Exercise data:

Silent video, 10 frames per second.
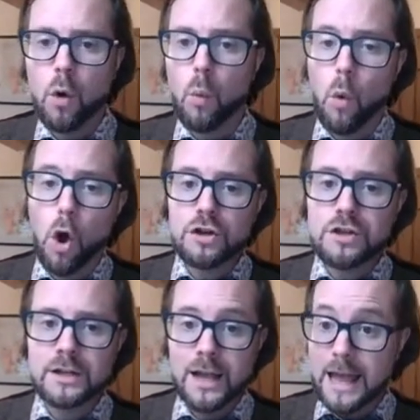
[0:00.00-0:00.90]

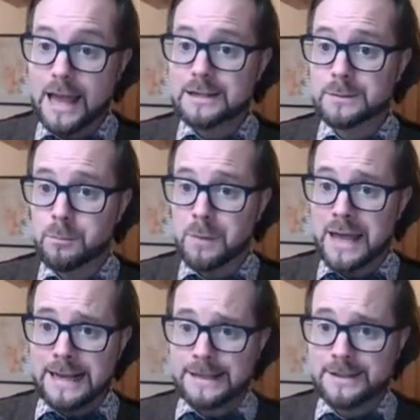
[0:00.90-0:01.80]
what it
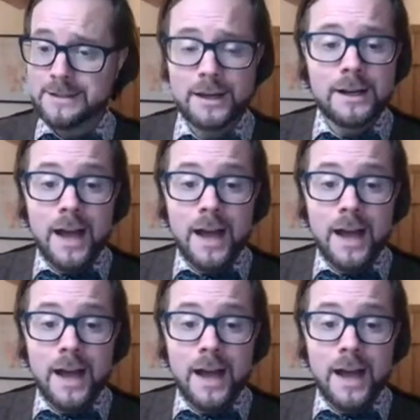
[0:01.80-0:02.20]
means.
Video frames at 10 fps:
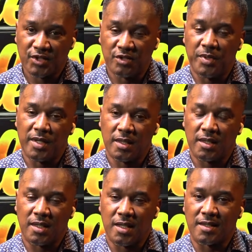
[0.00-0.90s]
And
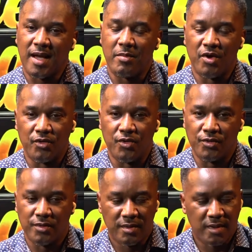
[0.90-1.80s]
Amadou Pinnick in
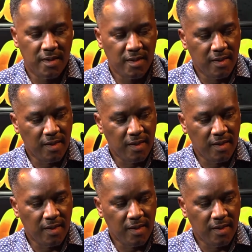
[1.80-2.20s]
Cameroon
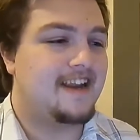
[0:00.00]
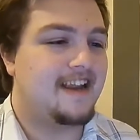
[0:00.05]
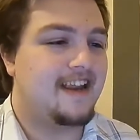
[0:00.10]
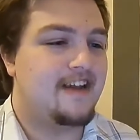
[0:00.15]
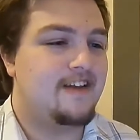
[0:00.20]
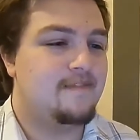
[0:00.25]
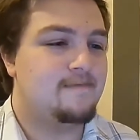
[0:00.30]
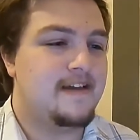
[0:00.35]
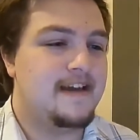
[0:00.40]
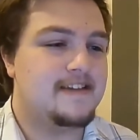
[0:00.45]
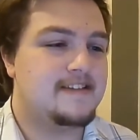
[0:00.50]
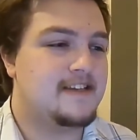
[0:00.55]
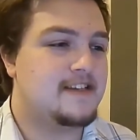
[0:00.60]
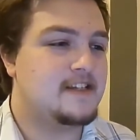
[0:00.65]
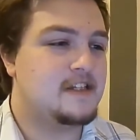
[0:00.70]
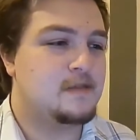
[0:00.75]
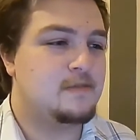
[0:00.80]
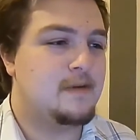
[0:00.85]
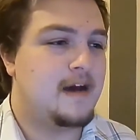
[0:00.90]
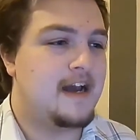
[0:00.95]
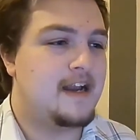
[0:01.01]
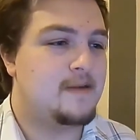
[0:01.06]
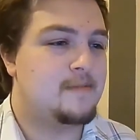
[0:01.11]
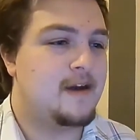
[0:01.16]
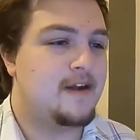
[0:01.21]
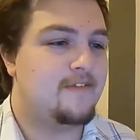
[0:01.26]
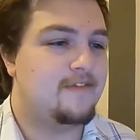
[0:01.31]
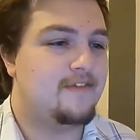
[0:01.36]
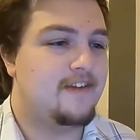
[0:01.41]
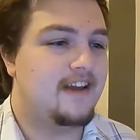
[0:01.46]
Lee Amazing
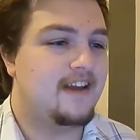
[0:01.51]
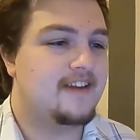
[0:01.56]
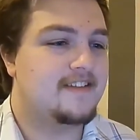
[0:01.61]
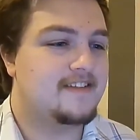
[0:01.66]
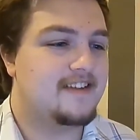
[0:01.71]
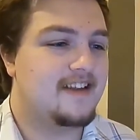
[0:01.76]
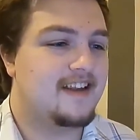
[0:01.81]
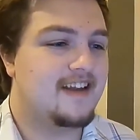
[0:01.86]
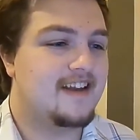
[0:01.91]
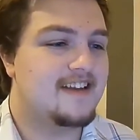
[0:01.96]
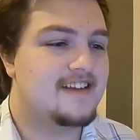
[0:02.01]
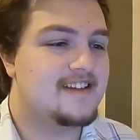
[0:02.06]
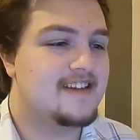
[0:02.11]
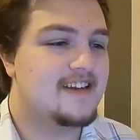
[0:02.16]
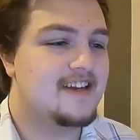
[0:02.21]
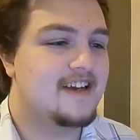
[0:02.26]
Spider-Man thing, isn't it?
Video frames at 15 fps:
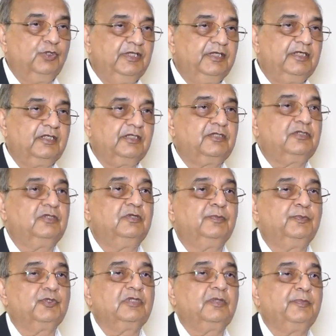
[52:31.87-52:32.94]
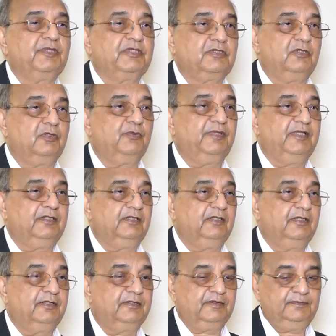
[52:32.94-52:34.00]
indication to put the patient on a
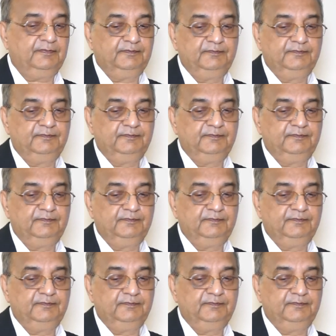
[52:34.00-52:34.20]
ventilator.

Work item: In the entries above, count each line holding "frames" and report the total and nothing more.

Response area: 3